We recently ran a summer mathematics camp for students at Stanford. Eighty-four students attended, and all shared with interviewers that they did not believe they were a “math person.” We worked to change those ideas and teach mathematics in an open way that recognizes and values all the ways of being mathematical: including making conjectures, problem-solving, communicating, reasoning, drawing, modeling, making connections, and using multiple representations.
After eighteen lessons, the students improved their achievement on standardized tests by the equivalent of 2.7 years. When district leaders visited the camp and saw students identified as having learning disabilities solve complex problems and share their solutions with the whole class, they became teary. They said it was impossible to know who was in special education and who was not in the classes.
In other studies that took a similar approach, teachers have found that students diagnosed as having learning disabilities contribute a great deal, communicating sophisticated thinking strategies. A number of different studies have shown that when students are given the freedom to think in ways that make sense to them, learning disabilities are no longer a barrier to mathematical achievement. Yet many teachers have not been trained to teach in this way.
Not all students will achieve at the same levels. Some students do have learning differences that need special attention. But many students develop the incorrect idea that they cannot be successful even though they can.
When students move from labels of special education to high mathematics achievement, many factors are at work, including educators or parents who believe in the students. The students develop beliefs that they can grow and learn. A large body of research has now shown that when students develop this mindset they go on to higher achievement and their brains function more effectively. It is hard, though, for students to think this way if they are learning in school systems that communicate the opposite idea — that only some students can be successful.

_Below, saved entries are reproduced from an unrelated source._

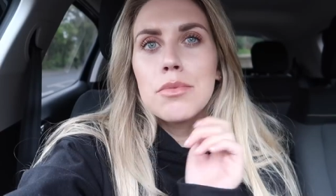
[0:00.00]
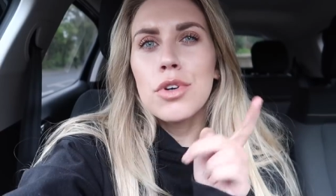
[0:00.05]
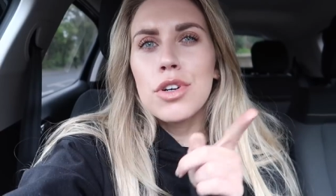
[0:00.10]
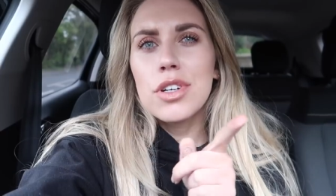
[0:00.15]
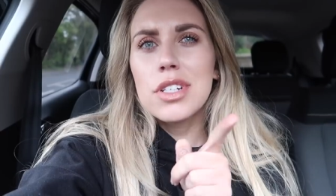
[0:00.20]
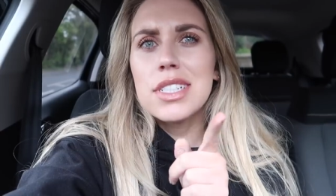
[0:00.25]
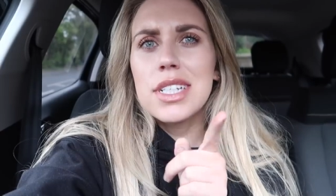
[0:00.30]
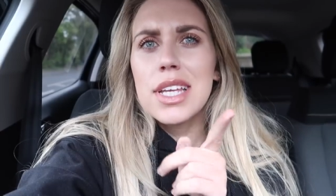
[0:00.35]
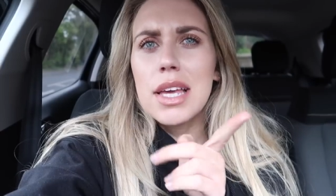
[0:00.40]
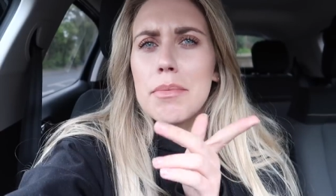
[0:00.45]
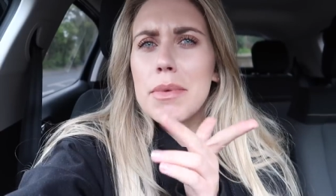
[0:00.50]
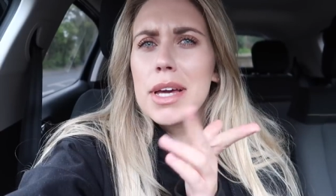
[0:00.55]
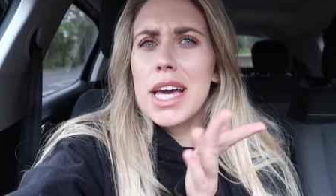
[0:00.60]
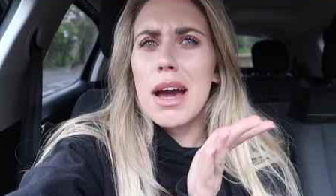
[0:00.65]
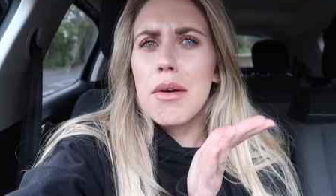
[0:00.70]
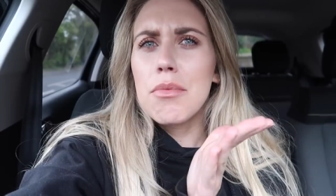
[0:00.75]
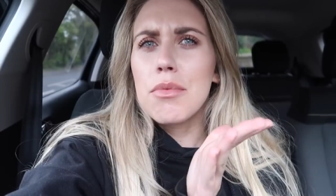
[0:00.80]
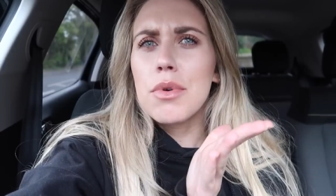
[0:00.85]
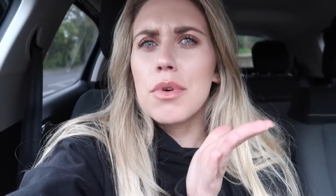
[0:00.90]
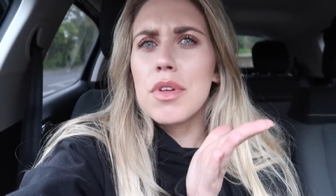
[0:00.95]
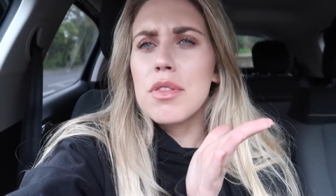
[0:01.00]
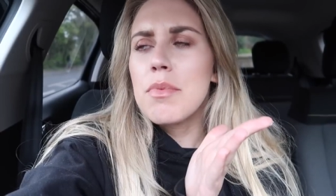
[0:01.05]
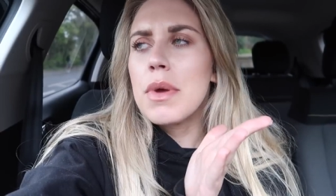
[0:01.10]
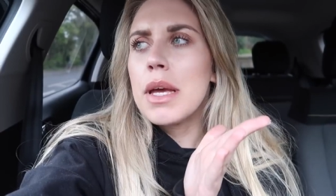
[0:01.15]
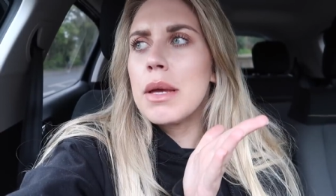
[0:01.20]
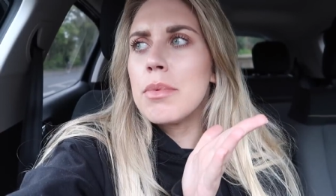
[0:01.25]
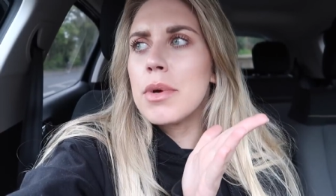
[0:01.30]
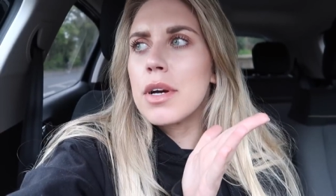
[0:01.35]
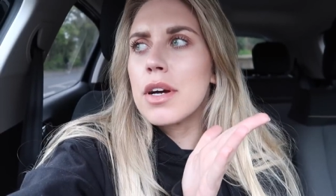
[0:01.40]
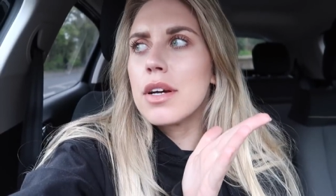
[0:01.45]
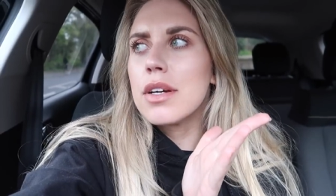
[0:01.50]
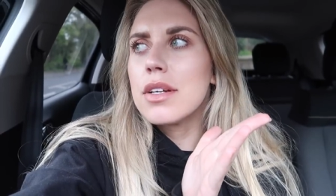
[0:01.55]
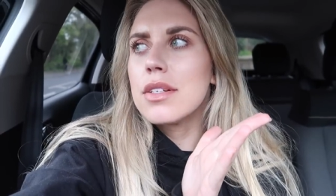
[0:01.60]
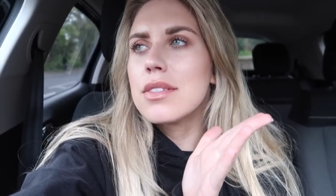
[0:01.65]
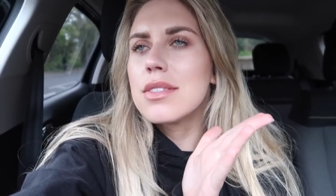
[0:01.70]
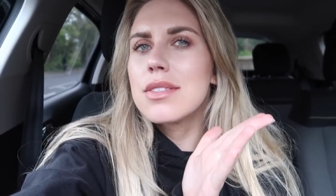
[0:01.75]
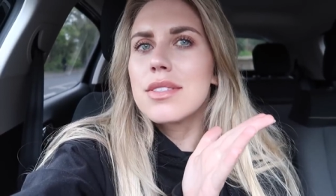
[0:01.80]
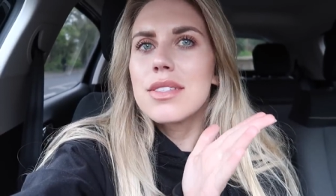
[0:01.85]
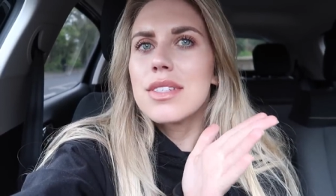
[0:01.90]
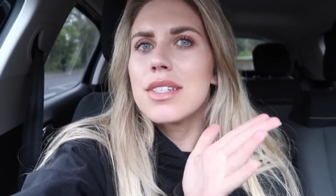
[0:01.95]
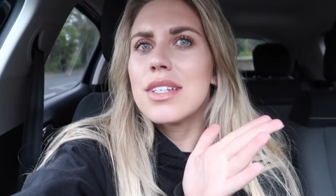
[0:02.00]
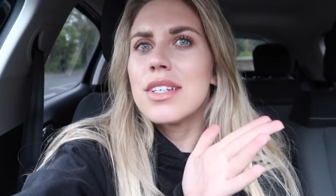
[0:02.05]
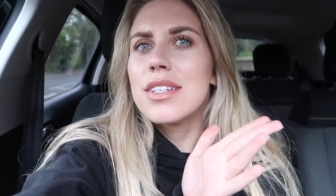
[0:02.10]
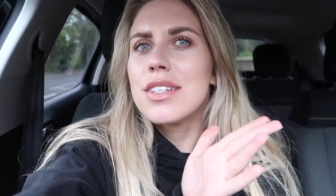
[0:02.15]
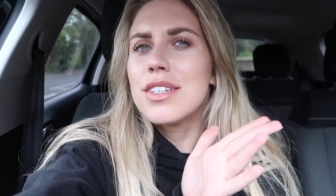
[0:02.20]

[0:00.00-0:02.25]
I'm not going to take my camera with me because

This happens moment to moment. If we change how teachers, parents and even students themselves react when students struggle, then we can dramatically improve how they learn. Neuroscience and educational research shows that times of struggle are some of the most productive times for brains, and they should be celebrated.
If students face struggle and think that it is a time of challenge and brain growth, rather than assuming they are failures and not “math people” — not “science people” or “history people” or simply incapable of any subject — their paths to learning will change. This takes different messages from teachers and parents, especially around times of struggle.

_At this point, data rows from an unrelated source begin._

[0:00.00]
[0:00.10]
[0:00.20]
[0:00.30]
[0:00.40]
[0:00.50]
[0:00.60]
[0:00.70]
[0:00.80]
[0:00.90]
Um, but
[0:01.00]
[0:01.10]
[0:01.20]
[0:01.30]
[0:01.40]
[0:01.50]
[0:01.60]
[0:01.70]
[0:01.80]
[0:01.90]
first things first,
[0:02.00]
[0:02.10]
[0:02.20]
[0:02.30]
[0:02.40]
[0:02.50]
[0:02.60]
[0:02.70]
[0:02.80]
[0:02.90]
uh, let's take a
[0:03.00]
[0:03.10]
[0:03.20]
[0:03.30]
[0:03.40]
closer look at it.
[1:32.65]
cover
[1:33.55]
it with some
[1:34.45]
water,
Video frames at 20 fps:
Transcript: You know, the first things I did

Though there are also larger structural fixes. We work with schools now that have special educators who help students without labels and always refer to learning differences, rather than learning disabilities. This may seem like a small linguistic shift but it is one that changes students’ perceptions and pathways. All learners are different and that is something to be celebrated. Teaching would be a very un-rewarding job if we asked learners questions, and they all gave the same answer and thought in the same way.
One of us was very struck by the recommendations that came to her as a parent for her own child with dyslexia and auditory processing difficulties. All of the recommendations for the teaching she should receive and that would really help her — to see content and ideas in different ways, to engage with multiple media and methods, to avoid disconnected facts, or find ways to connect them — seemed like good teaching for all students. Perhaps we should not even call it special education. Maybe there is a better name: a good education.